§ **Task goal**: Retype the following data exactly, but leave its pictures out.

§ **Given records**:
-=-=-
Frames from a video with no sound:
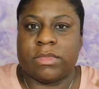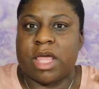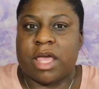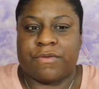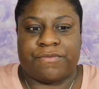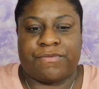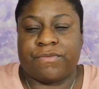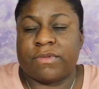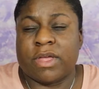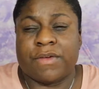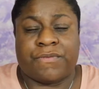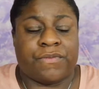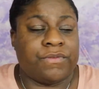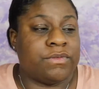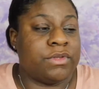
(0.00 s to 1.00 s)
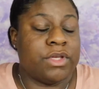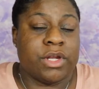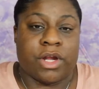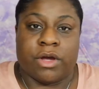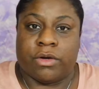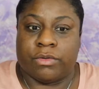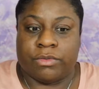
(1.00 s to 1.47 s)
if
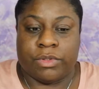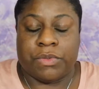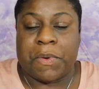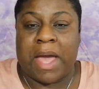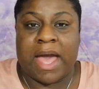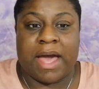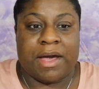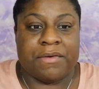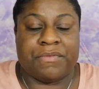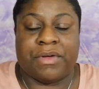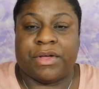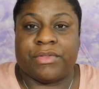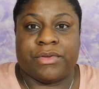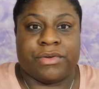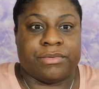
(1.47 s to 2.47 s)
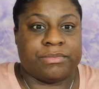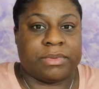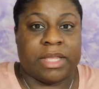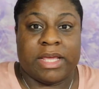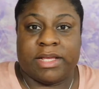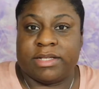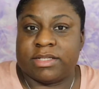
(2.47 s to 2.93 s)
you have other
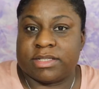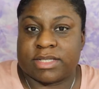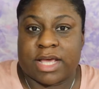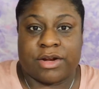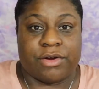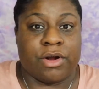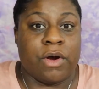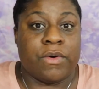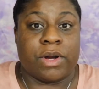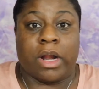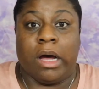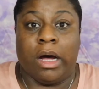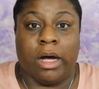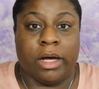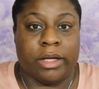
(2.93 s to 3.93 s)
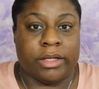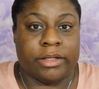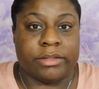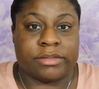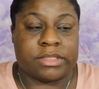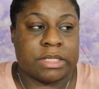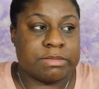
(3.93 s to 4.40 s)
things that are going
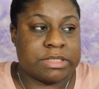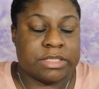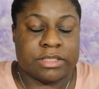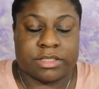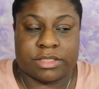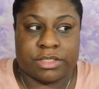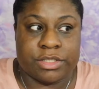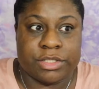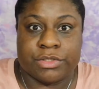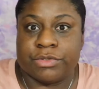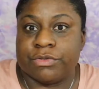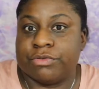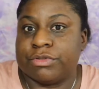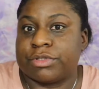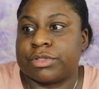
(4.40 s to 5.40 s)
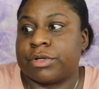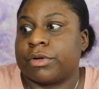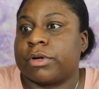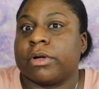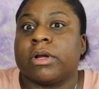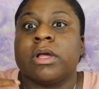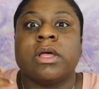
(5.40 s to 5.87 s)
on, substance use
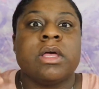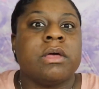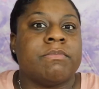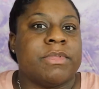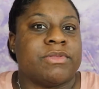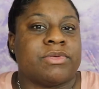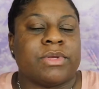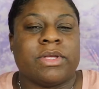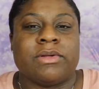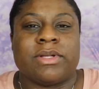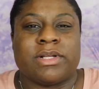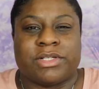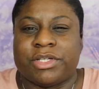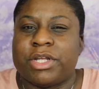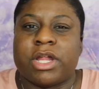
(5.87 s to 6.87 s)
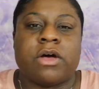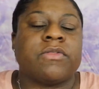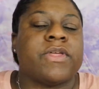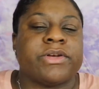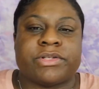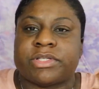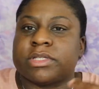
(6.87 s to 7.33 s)
or mental illness,
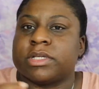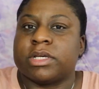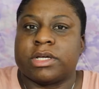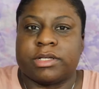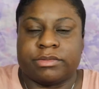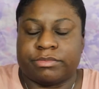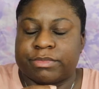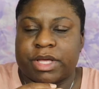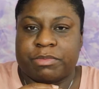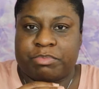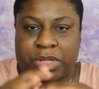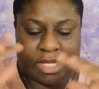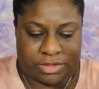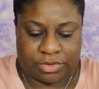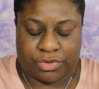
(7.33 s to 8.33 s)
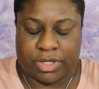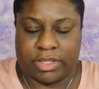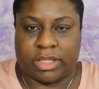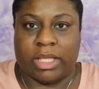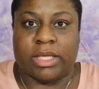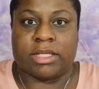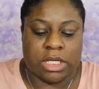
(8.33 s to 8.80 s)
there's a plethora
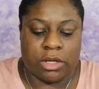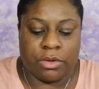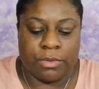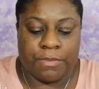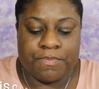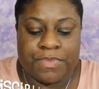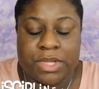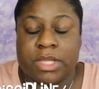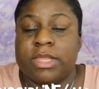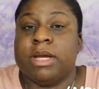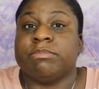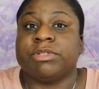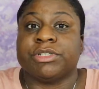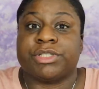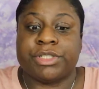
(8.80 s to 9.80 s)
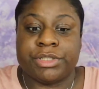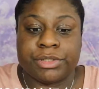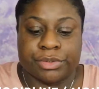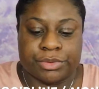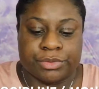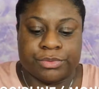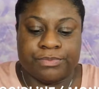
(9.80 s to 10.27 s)
of things. So number
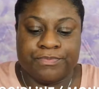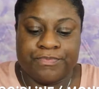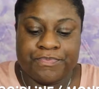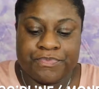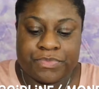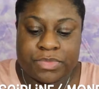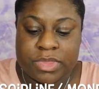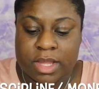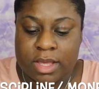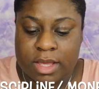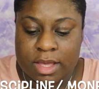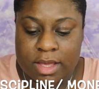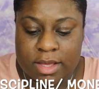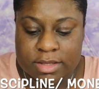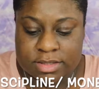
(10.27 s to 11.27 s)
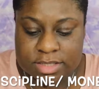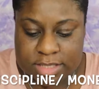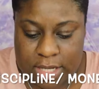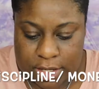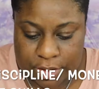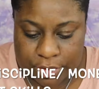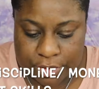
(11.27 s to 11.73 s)
2,
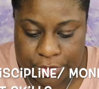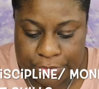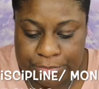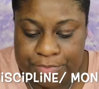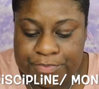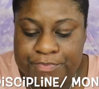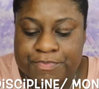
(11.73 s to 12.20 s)
so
-=-=-
§ **Answer for the task**:
Frames from a video with no sound:
(0.00 s to 1.00 s)
(1.00 s to 1.47 s)
if
(1.47 s to 2.47 s)
(2.47 s to 2.93 s)
you have other
(2.93 s to 3.93 s)
(3.93 s to 4.40 s)
things that are going
(4.40 s to 5.40 s)
(5.40 s to 5.87 s)
on, substance use
(5.87 s to 6.87 s)
(6.87 s to 7.33 s)
or mental illness,
(7.33 s to 8.33 s)
(8.33 s to 8.80 s)
there's a plethora
(8.80 s to 9.80 s)
(9.80 s to 10.27 s)
of things. So number
(10.27 s to 11.27 s)
(11.27 s to 11.73 s)
2,
(11.73 s to 12.20 s)
so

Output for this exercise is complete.